All-male panel show line-ups are making me lose my sense of humour.

Turn on the television and it's a familiar sight. Five, or sometimes seven men, making jokes about Kerry Katona, mothers-in-law and breasts. Occasionally, a woman creeps on -- but when did you last see more than two?

I've had it with comedy panel shows. The permanent fixtures on BBC2's Mock the Week are all men: the host, Dara Ó Briain, with Hugh Dennis and Andy Parsons; on Have I Got News for You, it's Ian Hislop and Paul Merton; while Channel 4's 8 Out of 10 Cats has Jimmy Carr, Sean Lock and Jon Richardson. There was a time, a couple of years ago, when I would swear David Mitchell's appearances outnumbered those of all the women put together. (And I point that out as someone who would happily see Mitchell on every TV programme going, even Grand Designs and Ross Kemp on Gangs.)

Things are slightly better on radio, where Sandi Toksvig presents The News Quiz, often alongside Sue Perkins or Susan Calman. But the other names regularly invoked in the debate are Josie Lawrence on Whose Line Is It Anyway? (cancelled in 1998) and Ulrika Jonsson on Shooting Stars (first screened in 1993).

For several reasons, Mock the Week has become a lightning rod in the debate. The jokes are usually what you could diplomatically call "old-fashioned" and it's well known among stand-ups for being gladiatorial. Jo Brand, no shrinking violet, explained in an article for the Guardian in 2009 why she and other comics no longer wanted to appear on it: "We just didn't like the prospect of having to bite someone's foot off before they let us say something."

Victoria Wood, one of the most successful female comedians, called panel shows "testosterone-fuelled" and Bill Matthews, co-creator of Never Mind the Buzzcocks, said that they were "bear pits" that were "too competitive".

Although comedy producers admit as much in private, the standard cop-out is that there isn't a big enough pool of female talent in the stand-up world to draw on.

However, research by the F-Word blog has found that 19 per cent of stand-ups listed by the UK comedy guide Chortle are female, yet few shows reflect that ratio. A former researcher on Mock the Week told me there's another difficulty: panel shows just don't do the kind of discursive humour that many female comedians excel at; Josie Long doesn't get booked for the same reason that Daniel Kitson or Stewart Lee don't.

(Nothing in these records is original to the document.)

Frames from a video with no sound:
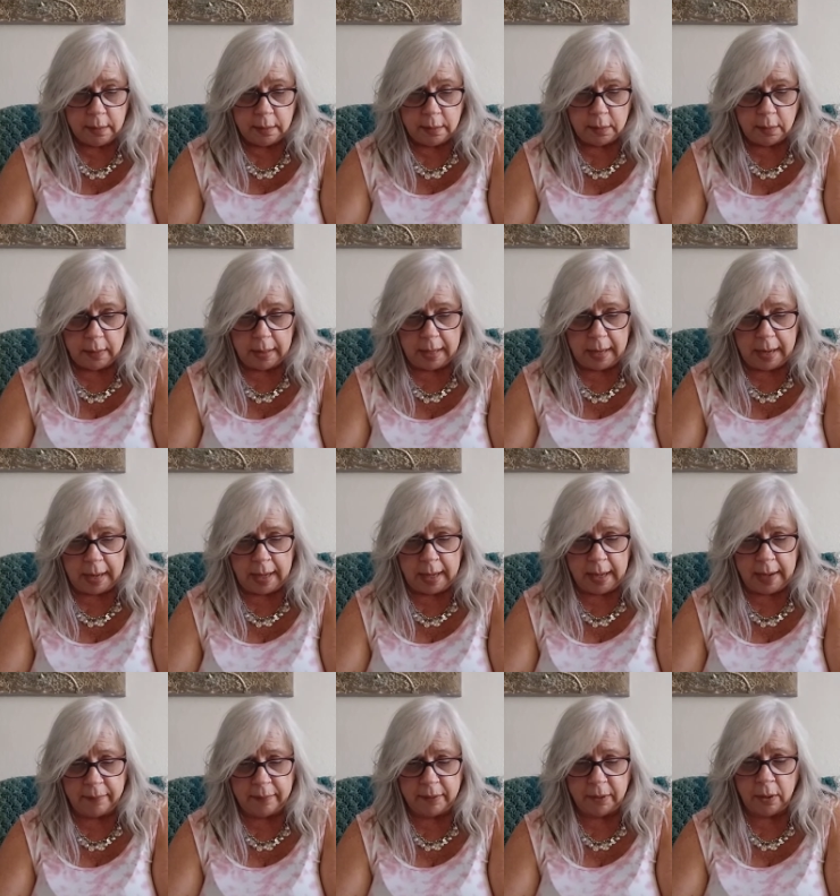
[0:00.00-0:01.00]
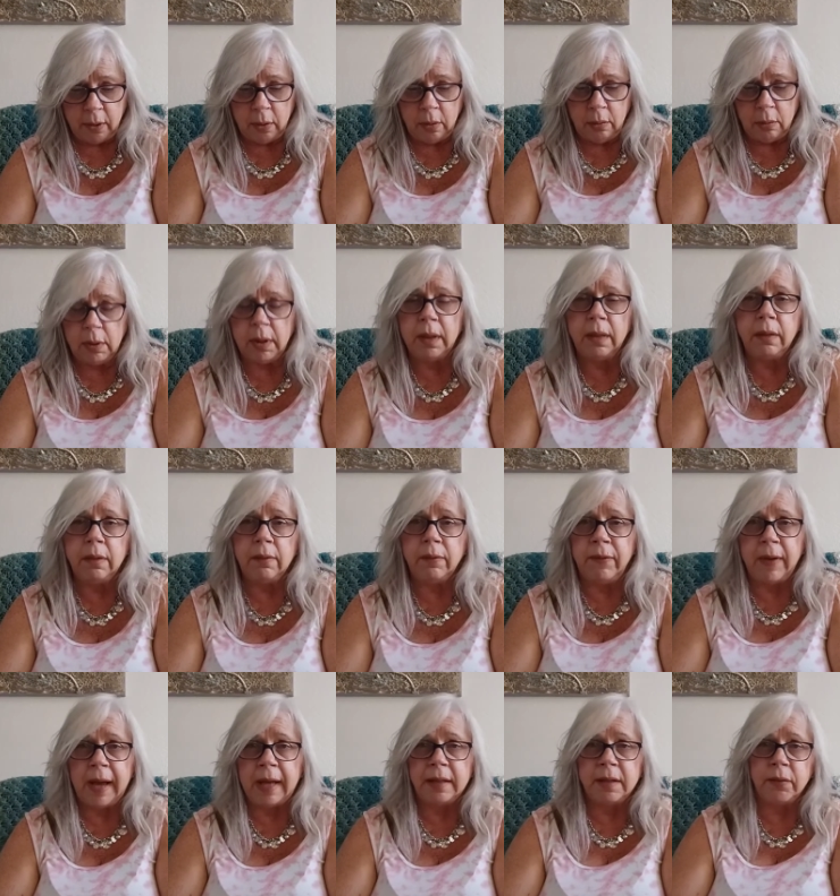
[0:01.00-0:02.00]
So I, would have to go with
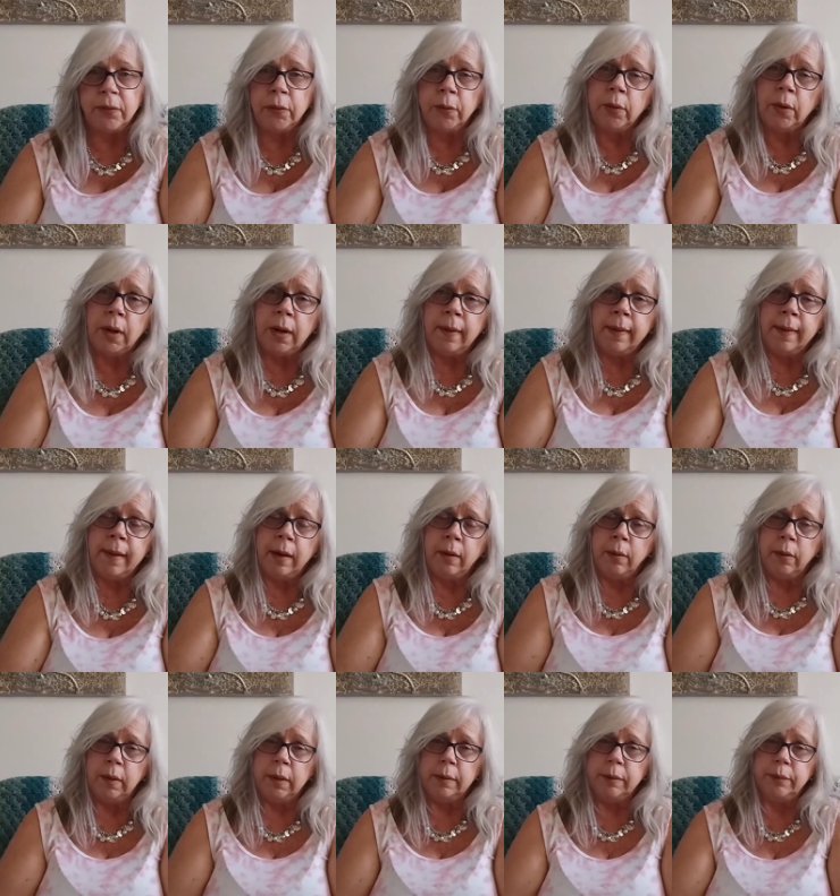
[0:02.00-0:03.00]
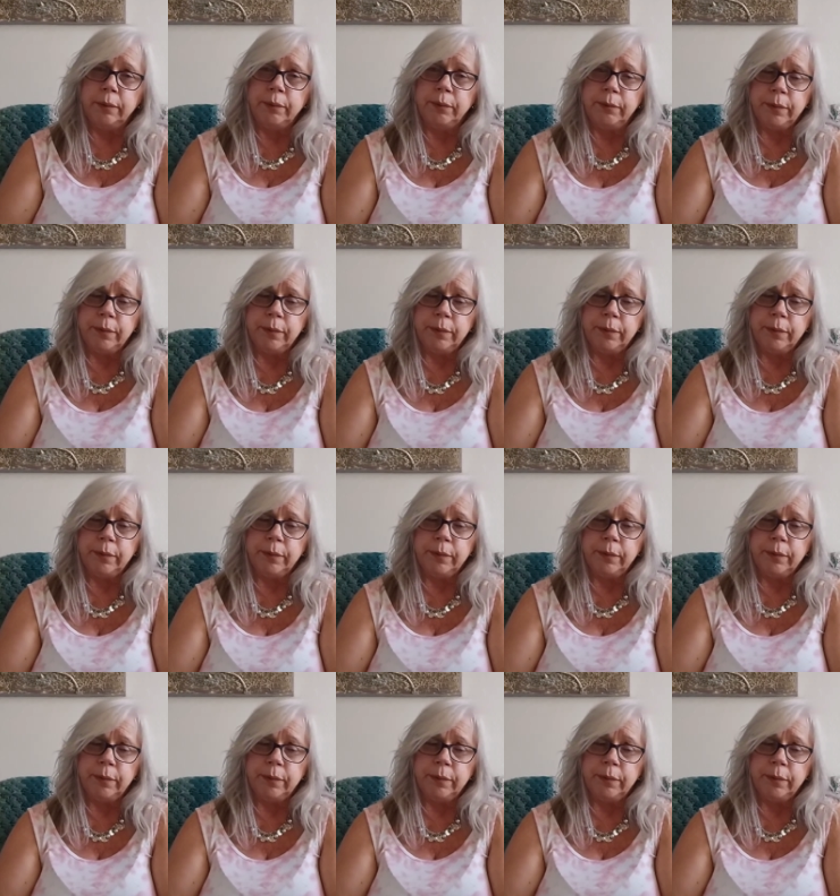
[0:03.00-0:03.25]
fast food on that one.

“That's the major problem with panel shows and -- perhaps more importantly -- the world of comedy writing," the researcher said. "It's led to a dumbing down in the comedic process. The production side of things is roughly 50-50 male/female. The joke-writing side for a panel show? All men. Tell us a joke. Bang. Tell us another joke. Bang. So nurses want longer visiting hours? Make a joke about sexy uniforms. So Ed Miliband's at the Labour conference? Make a joke about him being boring. And that is, largely, a particular type of male humour."

What's most frustrating is that everyone -- including those in comedy -- knows there's a problem. Unless you accept the premise that women aren't funny, there must be something stopping them from being funny on TV.

Does it matter? It matters to me, obviously -- I get an uneasy, excluded feeling watching a group of men making jokes about women "letting themselves go" or having a pop at female celebrities such as Heather Mills (her missing leg still a source of much hilarity, apparently). Even the stately old QI, presented by Stephen Fry, had John Bishop telling the all-male panel in the current series how he tells his sons to "look at the knockers on that".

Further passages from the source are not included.